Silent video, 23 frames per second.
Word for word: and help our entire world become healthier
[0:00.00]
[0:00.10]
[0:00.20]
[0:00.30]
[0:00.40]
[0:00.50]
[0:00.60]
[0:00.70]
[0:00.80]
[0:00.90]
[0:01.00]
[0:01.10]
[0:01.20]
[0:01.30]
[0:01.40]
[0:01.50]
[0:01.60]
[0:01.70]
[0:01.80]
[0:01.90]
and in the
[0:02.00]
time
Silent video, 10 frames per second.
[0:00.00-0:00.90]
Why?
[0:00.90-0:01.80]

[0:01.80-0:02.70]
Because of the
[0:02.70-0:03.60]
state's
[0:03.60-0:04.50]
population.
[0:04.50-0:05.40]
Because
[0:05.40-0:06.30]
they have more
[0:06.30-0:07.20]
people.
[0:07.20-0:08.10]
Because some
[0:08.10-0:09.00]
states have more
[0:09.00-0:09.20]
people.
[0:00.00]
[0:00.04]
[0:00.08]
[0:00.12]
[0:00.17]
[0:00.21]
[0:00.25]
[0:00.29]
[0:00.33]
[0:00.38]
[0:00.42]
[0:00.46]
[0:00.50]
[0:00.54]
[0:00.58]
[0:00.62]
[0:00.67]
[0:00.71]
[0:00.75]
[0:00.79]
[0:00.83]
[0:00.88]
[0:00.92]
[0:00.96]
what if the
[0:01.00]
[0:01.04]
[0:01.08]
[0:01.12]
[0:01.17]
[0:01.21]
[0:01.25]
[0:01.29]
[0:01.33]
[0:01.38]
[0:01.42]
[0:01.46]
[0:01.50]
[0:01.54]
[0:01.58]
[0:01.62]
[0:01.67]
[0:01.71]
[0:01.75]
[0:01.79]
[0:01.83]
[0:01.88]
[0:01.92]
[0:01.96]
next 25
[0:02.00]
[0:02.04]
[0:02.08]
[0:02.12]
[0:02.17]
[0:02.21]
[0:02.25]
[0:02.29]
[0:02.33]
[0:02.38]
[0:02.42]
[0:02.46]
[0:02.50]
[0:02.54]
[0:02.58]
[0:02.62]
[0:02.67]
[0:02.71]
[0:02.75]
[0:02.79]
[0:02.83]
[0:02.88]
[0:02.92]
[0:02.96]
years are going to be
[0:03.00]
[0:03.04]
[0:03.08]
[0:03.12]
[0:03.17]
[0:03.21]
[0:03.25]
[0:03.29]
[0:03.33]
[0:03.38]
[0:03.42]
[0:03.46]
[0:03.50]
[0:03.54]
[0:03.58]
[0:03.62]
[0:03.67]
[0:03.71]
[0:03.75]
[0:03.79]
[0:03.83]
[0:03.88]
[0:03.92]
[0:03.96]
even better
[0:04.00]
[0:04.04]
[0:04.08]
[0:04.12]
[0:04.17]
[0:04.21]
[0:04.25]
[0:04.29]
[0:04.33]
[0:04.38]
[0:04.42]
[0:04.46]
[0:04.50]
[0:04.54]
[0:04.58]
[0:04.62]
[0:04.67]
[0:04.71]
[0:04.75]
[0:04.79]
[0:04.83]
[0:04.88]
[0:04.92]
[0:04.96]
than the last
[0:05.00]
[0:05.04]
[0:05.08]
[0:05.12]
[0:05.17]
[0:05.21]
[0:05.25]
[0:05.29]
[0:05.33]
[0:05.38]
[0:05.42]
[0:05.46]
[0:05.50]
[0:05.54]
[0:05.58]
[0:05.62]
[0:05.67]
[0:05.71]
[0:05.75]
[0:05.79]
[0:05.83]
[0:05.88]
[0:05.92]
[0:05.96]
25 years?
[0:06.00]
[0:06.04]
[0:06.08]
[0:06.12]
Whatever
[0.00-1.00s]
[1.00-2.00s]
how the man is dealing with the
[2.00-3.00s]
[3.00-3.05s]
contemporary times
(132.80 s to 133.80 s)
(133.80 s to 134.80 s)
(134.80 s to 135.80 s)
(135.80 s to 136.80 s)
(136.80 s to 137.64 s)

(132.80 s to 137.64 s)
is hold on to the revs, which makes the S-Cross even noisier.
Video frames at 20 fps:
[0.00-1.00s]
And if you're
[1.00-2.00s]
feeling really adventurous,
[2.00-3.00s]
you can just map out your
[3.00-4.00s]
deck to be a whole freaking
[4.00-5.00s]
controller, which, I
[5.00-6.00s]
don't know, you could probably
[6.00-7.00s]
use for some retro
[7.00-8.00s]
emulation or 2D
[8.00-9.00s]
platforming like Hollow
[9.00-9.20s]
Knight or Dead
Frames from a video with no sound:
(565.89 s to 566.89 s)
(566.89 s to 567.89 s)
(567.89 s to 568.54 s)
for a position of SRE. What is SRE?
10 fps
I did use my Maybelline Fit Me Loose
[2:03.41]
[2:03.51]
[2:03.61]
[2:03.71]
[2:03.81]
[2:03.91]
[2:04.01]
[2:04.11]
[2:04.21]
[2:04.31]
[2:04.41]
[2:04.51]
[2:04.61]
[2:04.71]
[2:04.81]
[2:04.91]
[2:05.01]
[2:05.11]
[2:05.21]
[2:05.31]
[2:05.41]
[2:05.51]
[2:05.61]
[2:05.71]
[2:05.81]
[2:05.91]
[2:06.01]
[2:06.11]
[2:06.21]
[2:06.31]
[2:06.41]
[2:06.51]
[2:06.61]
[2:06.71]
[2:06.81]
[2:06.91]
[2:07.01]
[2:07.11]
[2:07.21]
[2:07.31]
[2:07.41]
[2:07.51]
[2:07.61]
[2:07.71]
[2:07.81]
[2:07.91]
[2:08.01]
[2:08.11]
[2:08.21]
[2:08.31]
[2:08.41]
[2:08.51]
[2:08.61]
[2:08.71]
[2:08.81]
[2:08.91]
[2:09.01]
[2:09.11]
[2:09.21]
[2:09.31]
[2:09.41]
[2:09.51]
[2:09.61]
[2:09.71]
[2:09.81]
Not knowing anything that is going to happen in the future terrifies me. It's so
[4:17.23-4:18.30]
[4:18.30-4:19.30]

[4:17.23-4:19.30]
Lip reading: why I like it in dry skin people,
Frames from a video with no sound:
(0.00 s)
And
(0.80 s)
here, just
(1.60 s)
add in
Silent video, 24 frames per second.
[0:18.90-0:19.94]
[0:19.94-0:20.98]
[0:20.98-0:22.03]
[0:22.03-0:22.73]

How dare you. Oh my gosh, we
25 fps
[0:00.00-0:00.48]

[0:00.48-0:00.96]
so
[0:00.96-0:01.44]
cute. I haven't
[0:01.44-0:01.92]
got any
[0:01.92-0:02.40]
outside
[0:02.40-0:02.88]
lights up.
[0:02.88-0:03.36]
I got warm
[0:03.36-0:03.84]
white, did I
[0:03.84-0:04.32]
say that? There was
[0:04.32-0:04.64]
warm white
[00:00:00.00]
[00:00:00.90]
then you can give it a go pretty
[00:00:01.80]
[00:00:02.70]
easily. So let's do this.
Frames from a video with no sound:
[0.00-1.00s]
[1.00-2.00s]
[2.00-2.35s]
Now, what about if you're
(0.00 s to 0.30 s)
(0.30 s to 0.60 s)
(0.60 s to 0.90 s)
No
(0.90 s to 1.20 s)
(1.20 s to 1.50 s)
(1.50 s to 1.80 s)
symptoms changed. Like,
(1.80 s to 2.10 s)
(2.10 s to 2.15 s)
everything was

-.-.-

◆ What this task involves
Each record above, from first to last, should be written out again exactly.

◆ Answer to the exercise
Silent video, 23 frames per second.
Word for word: and help our entire world become healthier
[0:00.00]
[0:00.10]
[0:00.20]
[0:00.30]
[0:00.40]
[0:00.50]
[0:00.60]
[0:00.70]
[0:00.80]
[0:00.90]
[0:01.00]
[0:01.10]
[0:01.20]
[0:01.30]
[0:01.40]
[0:01.50]
[0:01.60]
[0:01.70]
[0:01.80]
[0:01.90]
and in the
[0:02.00]
time
Silent video, 10 frames per second.
[0:00.00-0:00.90]
Why?
[0:00.90-0:01.80]

[0:01.80-0:02.70]
Because of the
[0:02.70-0:03.60]
state's
[0:03.60-0:04.50]
population.
[0:04.50-0:05.40]
Because
[0:05.40-0:06.30]
they have more
[0:06.30-0:07.20]
people.
[0:07.20-0:08.10]
Because some
[0:08.10-0:09.00]
states have more
[0:09.00-0:09.20]
people.
[0:00.00]
[0:00.04]
[0:00.08]
[0:00.12]
[0:00.17]
[0:00.21]
[0:00.25]
[0:00.29]
[0:00.33]
[0:00.38]
[0:00.42]
[0:00.46]
[0:00.50]
[0:00.54]
[0:00.58]
[0:00.62]
[0:00.67]
[0:00.71]
[0:00.75]
[0:00.79]
[0:00.83]
[0:00.88]
[0:00.92]
[0:00.96]
what if the
[0:01.00]
[0:01.04]
[0:01.08]
[0:01.12]
[0:01.17]
[0:01.21]
[0:01.25]
[0:01.29]
[0:01.33]
[0:01.38]
[0:01.42]
[0:01.46]
[0:01.50]
[0:01.54]
[0:01.58]
[0:01.62]
[0:01.67]
[0:01.71]
[0:01.75]
[0:01.79]
[0:01.83]
[0:01.88]
[0:01.92]
[0:01.96]
next 25
[0:02.00]
[0:02.04]
[0:02.08]
[0:02.12]
[0:02.17]
[0:02.21]
[0:02.25]
[0:02.29]
[0:02.33]
[0:02.38]
[0:02.42]
[0:02.46]
[0:02.50]
[0:02.54]
[0:02.58]
[0:02.62]
[0:02.67]
[0:02.71]
[0:02.75]
[0:02.79]
[0:02.83]
[0:02.88]
[0:02.92]
[0:02.96]
years are going to be
[0:03.00]
[0:03.04]
[0:03.08]
[0:03.12]
[0:03.17]
[0:03.21]
[0:03.25]
[0:03.29]
[0:03.33]
[0:03.38]
[0:03.42]
[0:03.46]
[0:03.50]
[0:03.54]
[0:03.58]
[0:03.62]
[0:03.67]
[0:03.71]
[0:03.75]
[0:03.79]
[0:03.83]
[0:03.88]
[0:03.92]
[0:03.96]
even better
[0:04.00]
[0:04.04]
[0:04.08]
[0:04.12]
[0:04.17]
[0:04.21]
[0:04.25]
[0:04.29]
[0:04.33]
[0:04.38]
[0:04.42]
[0:04.46]
[0:04.50]
[0:04.54]
[0:04.58]
[0:04.62]
[0:04.67]
[0:04.71]
[0:04.75]
[0:04.79]
[0:04.83]
[0:04.88]
[0:04.92]
[0:04.96]
than the last
[0:05.00]
[0:05.04]
[0:05.08]
[0:05.12]
[0:05.17]
[0:05.21]
[0:05.25]
[0:05.29]
[0:05.33]
[0:05.38]
[0:05.42]
[0:05.46]
[0:05.50]
[0:05.54]
[0:05.58]
[0:05.62]
[0:05.67]
[0:05.71]
[0:05.75]
[0:05.79]
[0:05.83]
[0:05.88]
[0:05.92]
[0:05.96]
25 years?
[0:06.00]
[0:06.04]
[0:06.08]
[0:06.12]
Whatever
[0.00-1.00s]
[1.00-2.00s]
how the man is dealing with the
[2.00-3.00s]
[3.00-3.05s]
contemporary times
(132.80 s to 133.80 s)
(133.80 s to 134.80 s)
(134.80 s to 135.80 s)
(135.80 s to 136.80 s)
(136.80 s to 137.64 s)

(132.80 s to 137.64 s)
is hold on to the revs, which makes the S-Cross even noisier.
Video frames at 20 fps:
[0.00-1.00s]
And if you're
[1.00-2.00s]
feeling really adventurous,
[2.00-3.00s]
you can just map out your
[3.00-4.00s]
deck to be a whole freaking
[4.00-5.00s]
controller, which, I
[5.00-6.00s]
don't know, you could probably
[6.00-7.00s]
use for some retro
[7.00-8.00s]
emulation or 2D
[8.00-9.00s]
platforming like Hollow
[9.00-9.20s]
Knight or Dead
Frames from a video with no sound:
(565.89 s to 566.89 s)
(566.89 s to 567.89 s)
(567.89 s to 568.54 s)
for a position of SRE. What is SRE?
10 fps
I did use my Maybelline Fit Me Loose
[2:03.41]
[2:03.51]
[2:03.61]
[2:03.71]
[2:03.81]
[2:03.91]
[2:04.01]
[2:04.11]
[2:04.21]
[2:04.31]
[2:04.41]
[2:04.51]
[2:04.61]
[2:04.71]
[2:04.81]
[2:04.91]
[2:05.01]
[2:05.11]
[2:05.21]
[2:05.31]
[2:05.41]
[2:05.51]
[2:05.61]
[2:05.71]
[2:05.81]
[2:05.91]
[2:06.01]
[2:06.11]
[2:06.21]
[2:06.31]
[2:06.41]
[2:06.51]
[2:06.61]
[2:06.71]
[2:06.81]
[2:06.91]
[2:07.01]
[2:07.11]
[2:07.21]
[2:07.31]
[2:07.41]
[2:07.51]
[2:07.61]
[2:07.71]
[2:07.81]
[2:07.91]
[2:08.01]
[2:08.11]
[2:08.21]
[2:08.31]
[2:08.41]
[2:08.51]
[2:08.61]
[2:08.71]
[2:08.81]
[2:08.91]
[2:09.01]
[2:09.11]
[2:09.21]
[2:09.31]
[2:09.41]
[2:09.51]
[2:09.61]
[2:09.71]
[2:09.81]
Not knowing anything that is going to happen in the future terrifies me. It's so
[4:17.23-4:18.30]
[4:18.30-4:19.30]

[4:17.23-4:19.30]
Lip reading: why I like it in dry skin people,
Frames from a video with no sound:
(0.00 s)
And
(0.80 s)
here, just
(1.60 s)
add in
Silent video, 24 frames per second.
[0:18.90-0:19.94]
[0:19.94-0:20.98]
[0:20.98-0:22.03]
[0:22.03-0:22.73]

How dare you. Oh my gosh, we
25 fps
[0:00.00-0:00.48]

[0:00.48-0:00.96]
so
[0:00.96-0:01.44]
cute. I haven't
[0:01.44-0:01.92]
got any
[0:01.92-0:02.40]
outside
[0:02.40-0:02.88]
lights up.
[0:02.88-0:03.36]
I got warm
[0:03.36-0:03.84]
white, did I
[0:03.84-0:04.32]
say that? There was
[0:04.32-0:04.64]
warm white
[00:00:00.00]
[00:00:00.90]
then you can give it a go pretty
[00:00:01.80]
[00:00:02.70]
easily. So let's do this.
Frames from a video with no sound:
[0.00-1.00s]
[1.00-2.00s]
[2.00-2.35s]
Now, what about if you're
(0.00 s to 0.30 s)
(0.30 s to 0.60 s)
(0.60 s to 0.90 s)
No
(0.90 s to 1.20 s)
(1.20 s to 1.50 s)
(1.50 s to 1.80 s)
symptoms changed. Like,
(1.80 s to 2.10 s)
(2.10 s to 2.15 s)
everything was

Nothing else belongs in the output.